### [Activity]
What you return must match the listing below exactly, minus any pictures.

____________________

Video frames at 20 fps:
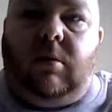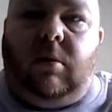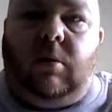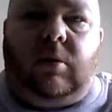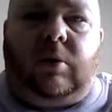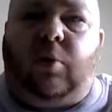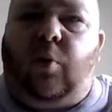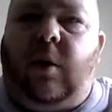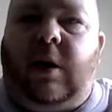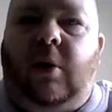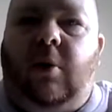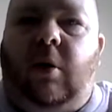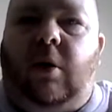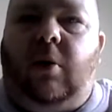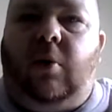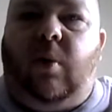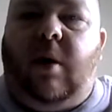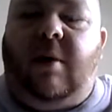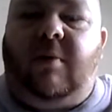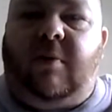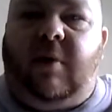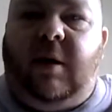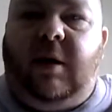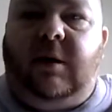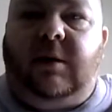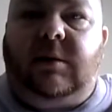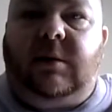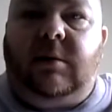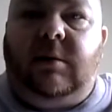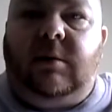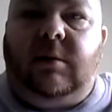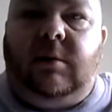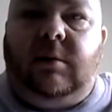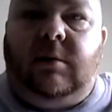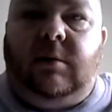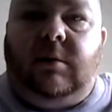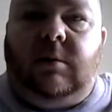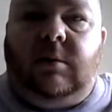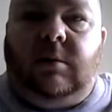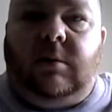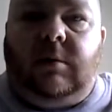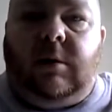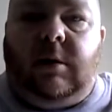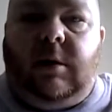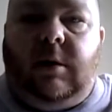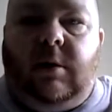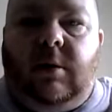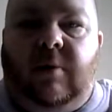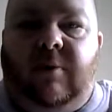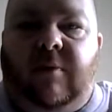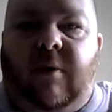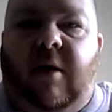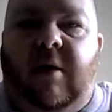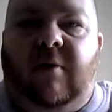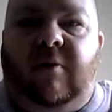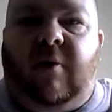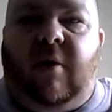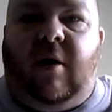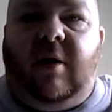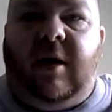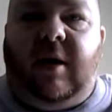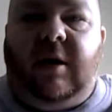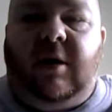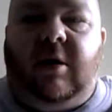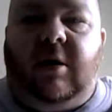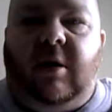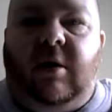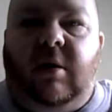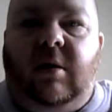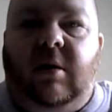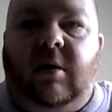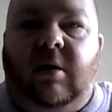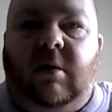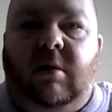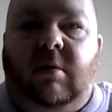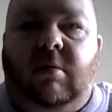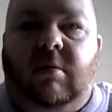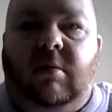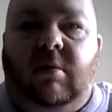or 21 or whatever it is to verify that you can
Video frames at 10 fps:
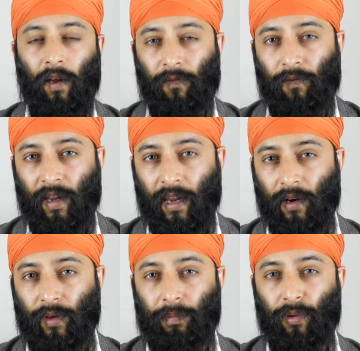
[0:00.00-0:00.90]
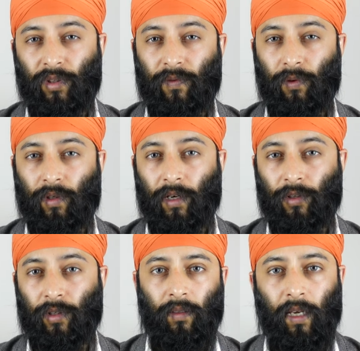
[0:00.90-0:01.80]
a very beautiful
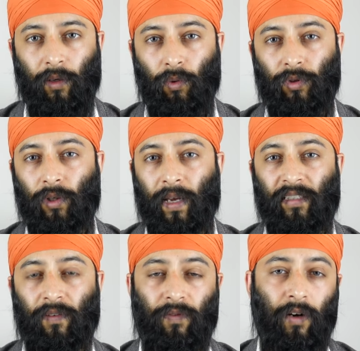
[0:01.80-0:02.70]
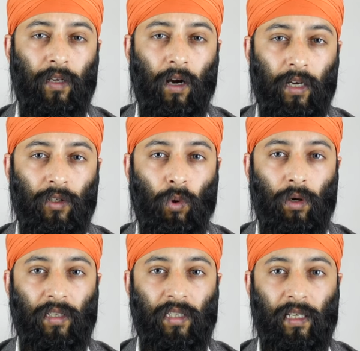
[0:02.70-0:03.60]
country that also has a very high
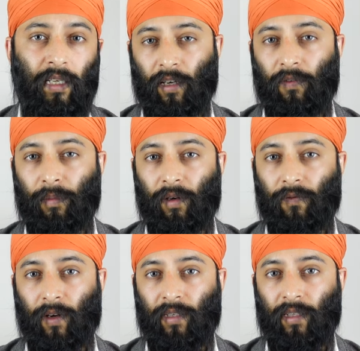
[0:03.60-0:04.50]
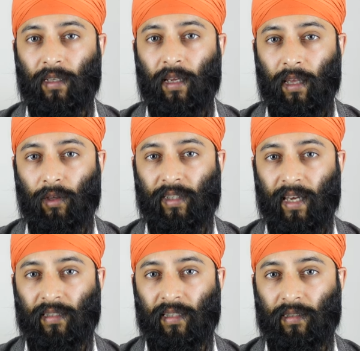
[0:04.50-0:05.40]
quality government-funded
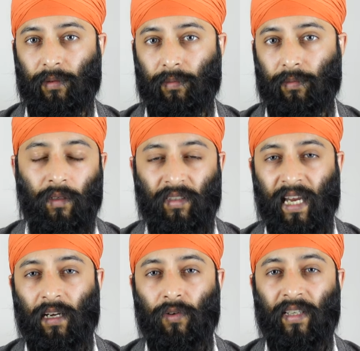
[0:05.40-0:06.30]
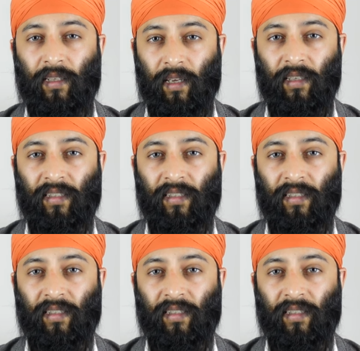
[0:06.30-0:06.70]
healthcare system. Salaries in other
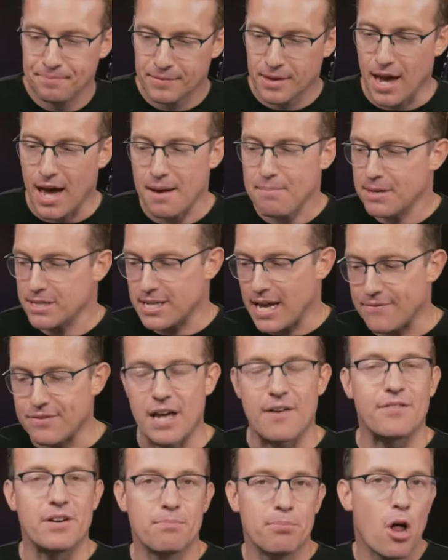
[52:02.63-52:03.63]
Okay, because they have to
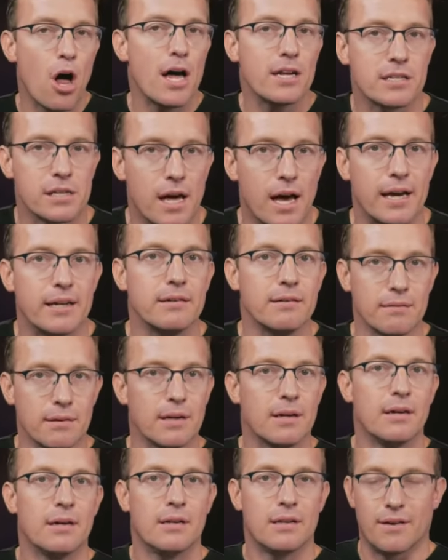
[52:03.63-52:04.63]
have an applause line.
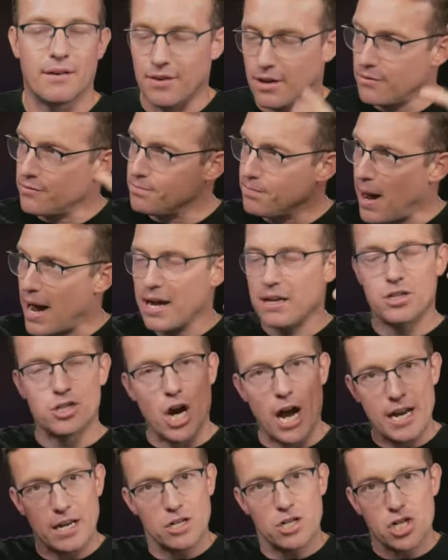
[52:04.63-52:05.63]
They have to have
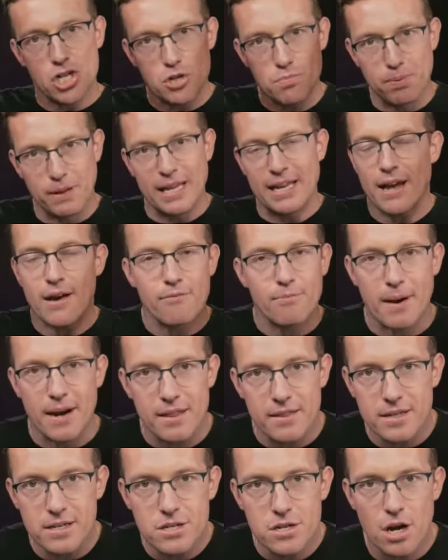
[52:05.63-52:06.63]
giant, you have been
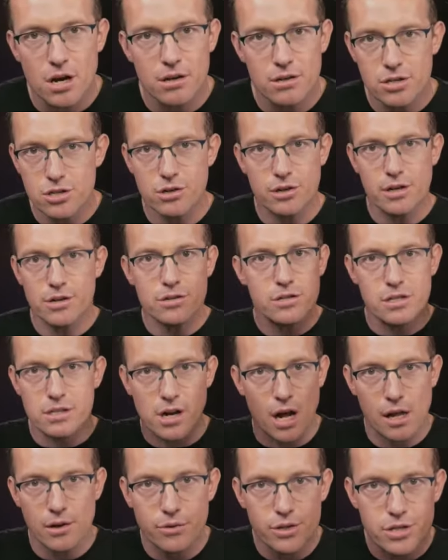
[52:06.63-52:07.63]
in these studios, these
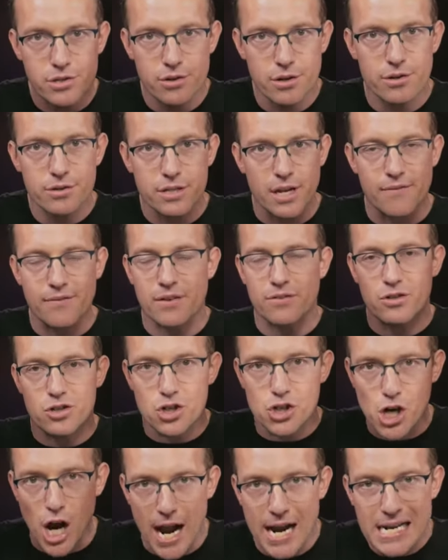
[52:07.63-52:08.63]
Hollywood studios, they have to have these
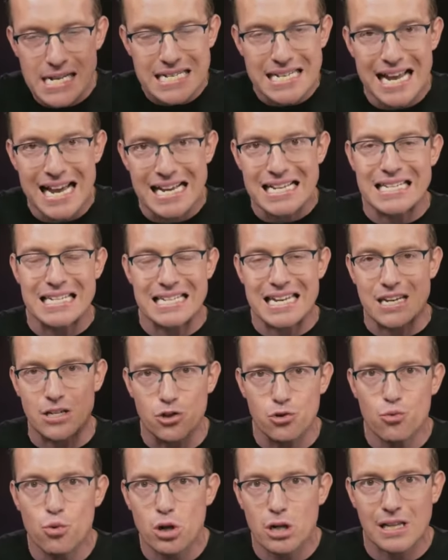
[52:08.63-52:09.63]
giant signs that say,
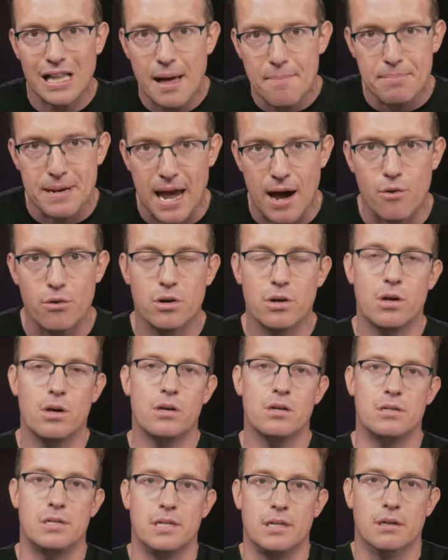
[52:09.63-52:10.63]
you will clap now,
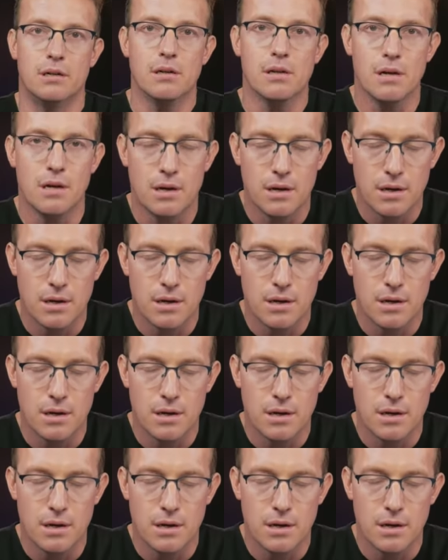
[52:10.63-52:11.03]
seal.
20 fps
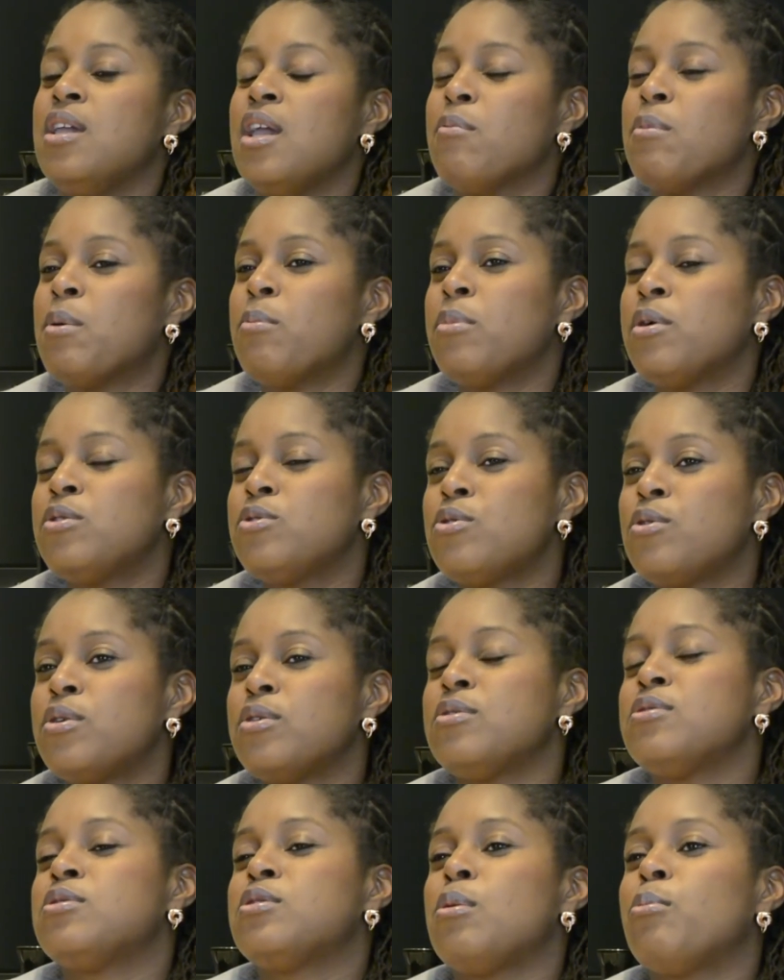I remember talking
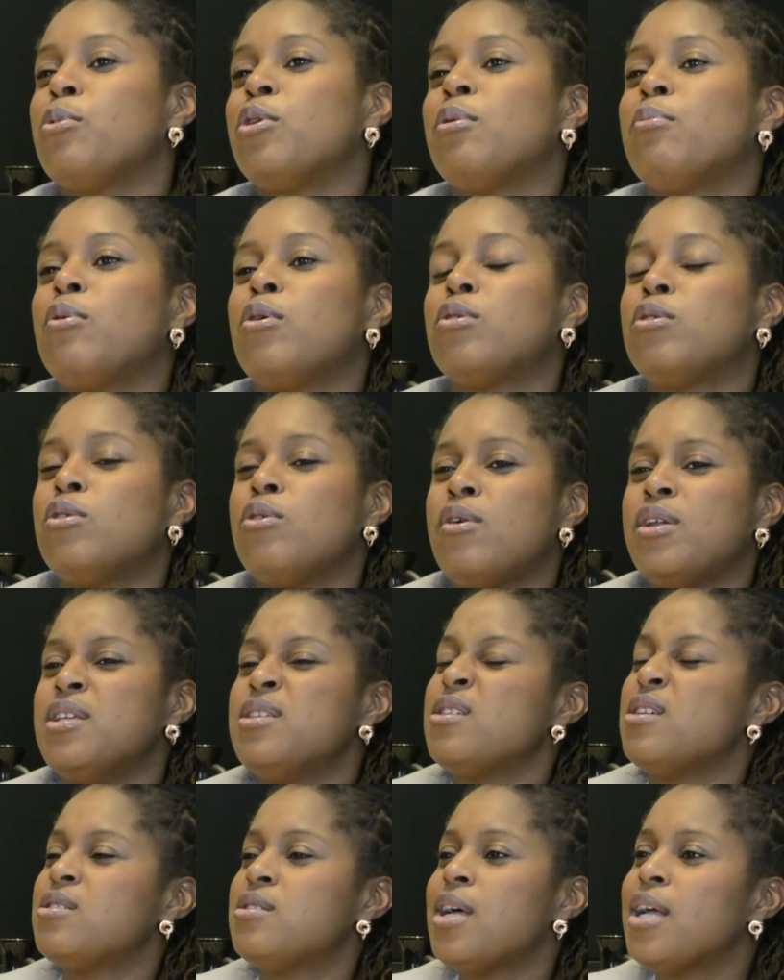to someone about law, and he
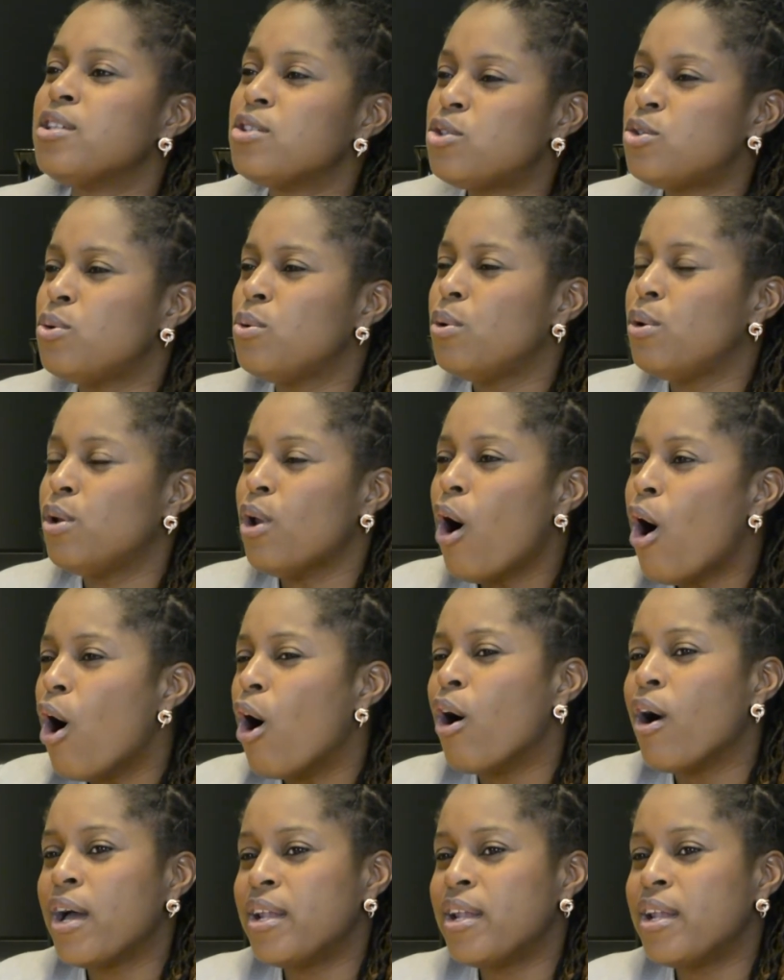says, "That's too long."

____________________

### [Answer to this task]
Video frames at 20 fps:
or 21 or whatever it is to verify that you can
Video frames at 10 fps:
[0:00.00-0:00.90]
[0:00.90-0:01.80]
a very beautiful
[0:01.80-0:02.70]
[0:02.70-0:03.60]
country that also has a very high
[0:03.60-0:04.50]
[0:04.50-0:05.40]
quality government-funded
[0:05.40-0:06.30]
[0:06.30-0:06.70]
healthcare system. Salaries in other
[52:02.63-52:03.63]
Okay, because they have to
[52:03.63-52:04.63]
have an applause line.
[52:04.63-52:05.63]
They have to have
[52:05.63-52:06.63]
giant, you have been
[52:06.63-52:07.63]
in these studios, these
[52:07.63-52:08.63]
Hollywood studios, they have to have these
[52:08.63-52:09.63]
giant signs that say,
[52:09.63-52:10.63]
you will clap now,
[52:10.63-52:11.03]
seal.
20 fps
I remember talking
to someone about law, and he
says, "That's too long."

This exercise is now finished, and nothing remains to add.